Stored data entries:
/---

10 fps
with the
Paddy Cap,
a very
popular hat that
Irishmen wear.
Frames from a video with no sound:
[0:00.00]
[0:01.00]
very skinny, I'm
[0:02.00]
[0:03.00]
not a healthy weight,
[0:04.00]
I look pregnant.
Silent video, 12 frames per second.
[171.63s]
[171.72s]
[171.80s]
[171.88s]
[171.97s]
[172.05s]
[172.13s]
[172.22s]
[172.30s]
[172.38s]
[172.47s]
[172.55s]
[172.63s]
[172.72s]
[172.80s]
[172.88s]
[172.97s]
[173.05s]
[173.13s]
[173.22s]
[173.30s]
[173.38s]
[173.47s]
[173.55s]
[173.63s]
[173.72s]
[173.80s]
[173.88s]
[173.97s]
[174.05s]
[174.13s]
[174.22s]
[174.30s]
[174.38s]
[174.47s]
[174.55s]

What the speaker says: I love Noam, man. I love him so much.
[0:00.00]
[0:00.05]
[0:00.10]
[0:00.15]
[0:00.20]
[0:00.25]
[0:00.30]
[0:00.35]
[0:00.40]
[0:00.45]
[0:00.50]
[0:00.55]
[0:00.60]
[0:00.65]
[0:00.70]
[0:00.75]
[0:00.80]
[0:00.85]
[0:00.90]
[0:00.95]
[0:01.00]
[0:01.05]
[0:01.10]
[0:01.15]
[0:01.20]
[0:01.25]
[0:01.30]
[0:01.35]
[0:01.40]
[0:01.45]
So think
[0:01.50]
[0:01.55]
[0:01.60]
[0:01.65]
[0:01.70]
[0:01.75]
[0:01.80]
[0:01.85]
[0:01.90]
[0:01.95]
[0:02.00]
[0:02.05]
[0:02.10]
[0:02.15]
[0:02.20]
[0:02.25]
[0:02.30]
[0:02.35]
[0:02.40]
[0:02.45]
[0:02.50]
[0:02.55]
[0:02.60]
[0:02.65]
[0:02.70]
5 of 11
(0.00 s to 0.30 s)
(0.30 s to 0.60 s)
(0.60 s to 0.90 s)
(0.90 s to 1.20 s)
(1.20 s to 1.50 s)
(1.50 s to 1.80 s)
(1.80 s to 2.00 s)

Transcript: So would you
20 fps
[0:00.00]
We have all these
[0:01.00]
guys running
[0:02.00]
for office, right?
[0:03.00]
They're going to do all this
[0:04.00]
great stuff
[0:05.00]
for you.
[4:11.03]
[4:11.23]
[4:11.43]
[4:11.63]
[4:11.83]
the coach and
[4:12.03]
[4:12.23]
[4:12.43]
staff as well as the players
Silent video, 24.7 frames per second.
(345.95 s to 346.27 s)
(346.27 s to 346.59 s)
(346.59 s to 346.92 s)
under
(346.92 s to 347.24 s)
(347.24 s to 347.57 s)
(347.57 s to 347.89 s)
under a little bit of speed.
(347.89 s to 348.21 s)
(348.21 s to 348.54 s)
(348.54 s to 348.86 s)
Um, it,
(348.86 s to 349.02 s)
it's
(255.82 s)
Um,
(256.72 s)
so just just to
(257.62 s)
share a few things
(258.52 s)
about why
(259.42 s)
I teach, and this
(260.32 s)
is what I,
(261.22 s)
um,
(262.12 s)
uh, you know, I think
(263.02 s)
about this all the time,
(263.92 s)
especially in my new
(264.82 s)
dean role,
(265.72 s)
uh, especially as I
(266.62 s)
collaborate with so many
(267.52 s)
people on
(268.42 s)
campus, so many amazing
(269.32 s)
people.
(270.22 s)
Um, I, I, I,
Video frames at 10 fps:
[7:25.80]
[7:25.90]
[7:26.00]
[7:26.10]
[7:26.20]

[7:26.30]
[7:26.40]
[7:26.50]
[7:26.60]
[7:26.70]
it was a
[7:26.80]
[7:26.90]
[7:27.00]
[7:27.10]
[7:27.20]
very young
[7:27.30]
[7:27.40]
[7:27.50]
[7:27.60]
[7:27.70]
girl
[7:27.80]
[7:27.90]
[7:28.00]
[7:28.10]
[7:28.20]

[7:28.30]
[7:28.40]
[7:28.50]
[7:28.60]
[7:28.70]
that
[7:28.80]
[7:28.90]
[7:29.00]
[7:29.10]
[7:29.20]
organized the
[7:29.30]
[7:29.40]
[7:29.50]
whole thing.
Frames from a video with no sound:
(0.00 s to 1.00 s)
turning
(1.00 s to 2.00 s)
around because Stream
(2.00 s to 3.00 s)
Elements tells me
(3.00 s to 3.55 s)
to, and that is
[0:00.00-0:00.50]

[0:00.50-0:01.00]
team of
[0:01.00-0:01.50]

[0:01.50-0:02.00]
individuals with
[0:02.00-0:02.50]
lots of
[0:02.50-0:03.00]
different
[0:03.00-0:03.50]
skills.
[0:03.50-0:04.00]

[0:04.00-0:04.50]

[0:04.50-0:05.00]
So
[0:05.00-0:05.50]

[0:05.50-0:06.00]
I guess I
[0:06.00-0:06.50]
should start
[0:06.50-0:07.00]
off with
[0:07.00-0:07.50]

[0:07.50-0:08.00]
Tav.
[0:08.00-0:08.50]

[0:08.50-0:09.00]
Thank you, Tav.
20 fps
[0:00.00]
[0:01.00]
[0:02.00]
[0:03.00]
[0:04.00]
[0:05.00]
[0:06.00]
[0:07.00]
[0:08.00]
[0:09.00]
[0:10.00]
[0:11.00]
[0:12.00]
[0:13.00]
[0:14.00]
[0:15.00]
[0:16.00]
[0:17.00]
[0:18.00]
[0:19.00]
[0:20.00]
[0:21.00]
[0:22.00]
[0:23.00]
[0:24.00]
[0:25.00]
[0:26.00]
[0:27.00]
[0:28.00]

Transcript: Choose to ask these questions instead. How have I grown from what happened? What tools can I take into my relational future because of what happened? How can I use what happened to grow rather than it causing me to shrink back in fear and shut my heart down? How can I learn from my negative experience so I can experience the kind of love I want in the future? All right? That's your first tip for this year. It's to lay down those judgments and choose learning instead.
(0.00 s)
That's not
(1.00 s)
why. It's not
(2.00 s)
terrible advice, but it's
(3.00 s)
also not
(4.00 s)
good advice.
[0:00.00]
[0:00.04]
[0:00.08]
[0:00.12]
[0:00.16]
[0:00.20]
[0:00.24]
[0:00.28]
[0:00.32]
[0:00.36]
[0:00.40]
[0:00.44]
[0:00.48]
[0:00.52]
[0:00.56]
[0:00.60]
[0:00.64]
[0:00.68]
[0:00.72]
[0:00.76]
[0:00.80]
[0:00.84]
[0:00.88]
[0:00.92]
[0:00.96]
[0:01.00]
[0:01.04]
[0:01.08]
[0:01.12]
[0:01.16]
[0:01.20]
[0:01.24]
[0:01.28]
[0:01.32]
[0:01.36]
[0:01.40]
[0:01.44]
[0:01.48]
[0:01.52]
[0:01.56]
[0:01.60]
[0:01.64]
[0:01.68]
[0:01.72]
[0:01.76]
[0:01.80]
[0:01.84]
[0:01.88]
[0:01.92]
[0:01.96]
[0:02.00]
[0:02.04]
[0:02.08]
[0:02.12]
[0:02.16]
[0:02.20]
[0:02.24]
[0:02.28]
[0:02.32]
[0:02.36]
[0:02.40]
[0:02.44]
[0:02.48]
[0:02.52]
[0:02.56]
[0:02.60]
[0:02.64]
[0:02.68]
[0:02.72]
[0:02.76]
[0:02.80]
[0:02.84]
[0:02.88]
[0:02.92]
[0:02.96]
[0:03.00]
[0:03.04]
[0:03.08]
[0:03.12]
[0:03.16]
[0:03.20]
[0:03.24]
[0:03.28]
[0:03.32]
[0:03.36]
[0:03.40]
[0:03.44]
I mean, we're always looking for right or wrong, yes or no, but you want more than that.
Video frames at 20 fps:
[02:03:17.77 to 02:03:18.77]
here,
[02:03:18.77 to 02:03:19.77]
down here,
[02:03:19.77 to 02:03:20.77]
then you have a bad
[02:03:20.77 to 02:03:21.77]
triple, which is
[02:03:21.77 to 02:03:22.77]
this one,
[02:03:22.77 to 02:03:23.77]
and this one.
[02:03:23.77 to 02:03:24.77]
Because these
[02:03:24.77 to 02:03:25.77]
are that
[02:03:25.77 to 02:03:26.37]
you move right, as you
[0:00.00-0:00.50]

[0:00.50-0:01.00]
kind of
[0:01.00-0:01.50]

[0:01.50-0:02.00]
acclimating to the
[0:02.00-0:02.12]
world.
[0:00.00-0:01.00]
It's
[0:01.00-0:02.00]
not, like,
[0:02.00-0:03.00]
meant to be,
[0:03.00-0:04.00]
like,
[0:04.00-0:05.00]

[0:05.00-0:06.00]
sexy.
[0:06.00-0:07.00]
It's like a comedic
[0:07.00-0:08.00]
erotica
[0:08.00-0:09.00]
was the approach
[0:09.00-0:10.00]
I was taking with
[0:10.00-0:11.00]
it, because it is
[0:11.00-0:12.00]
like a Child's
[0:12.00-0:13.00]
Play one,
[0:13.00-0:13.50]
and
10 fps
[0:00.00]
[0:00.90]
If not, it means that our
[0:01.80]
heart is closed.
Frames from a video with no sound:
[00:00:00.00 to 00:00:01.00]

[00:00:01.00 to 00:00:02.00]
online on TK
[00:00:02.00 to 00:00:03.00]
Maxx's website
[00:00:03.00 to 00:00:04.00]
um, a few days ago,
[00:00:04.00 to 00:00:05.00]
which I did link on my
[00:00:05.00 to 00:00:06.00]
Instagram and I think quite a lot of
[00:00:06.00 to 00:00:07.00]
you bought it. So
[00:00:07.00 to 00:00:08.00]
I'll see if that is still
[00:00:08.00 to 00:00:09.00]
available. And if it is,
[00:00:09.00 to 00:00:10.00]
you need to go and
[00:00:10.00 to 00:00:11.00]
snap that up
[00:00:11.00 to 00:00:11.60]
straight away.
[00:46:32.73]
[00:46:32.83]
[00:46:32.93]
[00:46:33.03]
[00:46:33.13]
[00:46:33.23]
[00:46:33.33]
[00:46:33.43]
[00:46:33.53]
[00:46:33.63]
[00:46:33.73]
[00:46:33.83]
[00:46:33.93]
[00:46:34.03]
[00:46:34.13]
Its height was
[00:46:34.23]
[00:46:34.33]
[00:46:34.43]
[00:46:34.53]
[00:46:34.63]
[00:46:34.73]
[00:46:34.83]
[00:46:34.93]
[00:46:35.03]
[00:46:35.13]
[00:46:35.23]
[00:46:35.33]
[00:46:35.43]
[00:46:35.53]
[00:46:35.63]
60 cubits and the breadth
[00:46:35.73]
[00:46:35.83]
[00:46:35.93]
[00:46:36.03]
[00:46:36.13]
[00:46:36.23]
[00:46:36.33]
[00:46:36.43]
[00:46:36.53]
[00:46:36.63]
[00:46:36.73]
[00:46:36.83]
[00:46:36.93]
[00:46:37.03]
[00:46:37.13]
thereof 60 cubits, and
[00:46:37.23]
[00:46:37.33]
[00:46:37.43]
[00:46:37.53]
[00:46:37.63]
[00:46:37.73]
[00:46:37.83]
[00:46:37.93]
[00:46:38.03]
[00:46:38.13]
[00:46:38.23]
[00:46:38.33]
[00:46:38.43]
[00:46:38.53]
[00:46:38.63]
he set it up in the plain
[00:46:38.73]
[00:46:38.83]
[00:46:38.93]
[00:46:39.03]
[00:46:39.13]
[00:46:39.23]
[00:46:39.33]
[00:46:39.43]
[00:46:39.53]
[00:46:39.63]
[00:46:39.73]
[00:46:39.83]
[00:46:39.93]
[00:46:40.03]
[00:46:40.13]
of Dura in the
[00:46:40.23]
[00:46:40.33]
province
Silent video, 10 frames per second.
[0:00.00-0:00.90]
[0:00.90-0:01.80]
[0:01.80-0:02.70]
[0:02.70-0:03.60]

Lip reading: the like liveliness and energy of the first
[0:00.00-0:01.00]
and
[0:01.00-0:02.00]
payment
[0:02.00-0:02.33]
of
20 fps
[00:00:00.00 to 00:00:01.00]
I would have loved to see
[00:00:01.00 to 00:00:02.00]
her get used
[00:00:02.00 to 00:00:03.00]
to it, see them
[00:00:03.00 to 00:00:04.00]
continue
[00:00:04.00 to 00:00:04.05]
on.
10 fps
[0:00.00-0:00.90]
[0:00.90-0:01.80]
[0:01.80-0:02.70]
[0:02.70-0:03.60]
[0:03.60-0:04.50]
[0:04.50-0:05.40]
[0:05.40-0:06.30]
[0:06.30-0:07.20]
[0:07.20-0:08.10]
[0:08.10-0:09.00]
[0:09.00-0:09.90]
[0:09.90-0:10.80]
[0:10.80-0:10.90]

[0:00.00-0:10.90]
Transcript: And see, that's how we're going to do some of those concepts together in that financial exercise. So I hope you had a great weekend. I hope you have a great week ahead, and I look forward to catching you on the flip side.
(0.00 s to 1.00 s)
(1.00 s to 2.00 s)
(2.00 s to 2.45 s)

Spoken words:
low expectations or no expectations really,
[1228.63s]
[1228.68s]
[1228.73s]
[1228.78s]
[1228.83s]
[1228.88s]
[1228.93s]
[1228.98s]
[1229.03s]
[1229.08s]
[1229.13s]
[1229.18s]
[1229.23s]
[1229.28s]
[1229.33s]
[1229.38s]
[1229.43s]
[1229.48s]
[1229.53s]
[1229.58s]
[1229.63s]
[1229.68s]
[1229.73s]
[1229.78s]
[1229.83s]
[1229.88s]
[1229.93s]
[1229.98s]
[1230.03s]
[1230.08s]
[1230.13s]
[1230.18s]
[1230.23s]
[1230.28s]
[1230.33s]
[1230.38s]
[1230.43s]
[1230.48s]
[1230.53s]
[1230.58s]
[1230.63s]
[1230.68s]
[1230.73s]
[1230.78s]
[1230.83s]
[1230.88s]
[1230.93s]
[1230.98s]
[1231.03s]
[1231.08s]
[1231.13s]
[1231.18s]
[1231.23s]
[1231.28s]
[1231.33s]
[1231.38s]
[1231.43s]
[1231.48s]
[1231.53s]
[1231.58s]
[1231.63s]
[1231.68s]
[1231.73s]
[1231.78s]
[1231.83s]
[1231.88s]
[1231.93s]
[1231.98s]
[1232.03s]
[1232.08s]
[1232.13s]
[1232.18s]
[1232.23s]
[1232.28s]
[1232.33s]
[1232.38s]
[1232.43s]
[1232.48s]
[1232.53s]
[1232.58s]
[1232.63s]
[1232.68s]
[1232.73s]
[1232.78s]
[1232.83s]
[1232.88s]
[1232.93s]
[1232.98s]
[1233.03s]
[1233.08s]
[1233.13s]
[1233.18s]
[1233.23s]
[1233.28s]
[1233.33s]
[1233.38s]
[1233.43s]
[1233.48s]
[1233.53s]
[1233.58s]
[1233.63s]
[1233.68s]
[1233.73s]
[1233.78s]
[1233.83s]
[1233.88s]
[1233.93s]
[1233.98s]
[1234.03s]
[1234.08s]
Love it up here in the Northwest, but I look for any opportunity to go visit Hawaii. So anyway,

\---

Search the records for the word "second". Copy every line that has it.

Silent video, 12 frames per second.
Silent video, 24.7 frames per second.
Silent video, 10 frames per second.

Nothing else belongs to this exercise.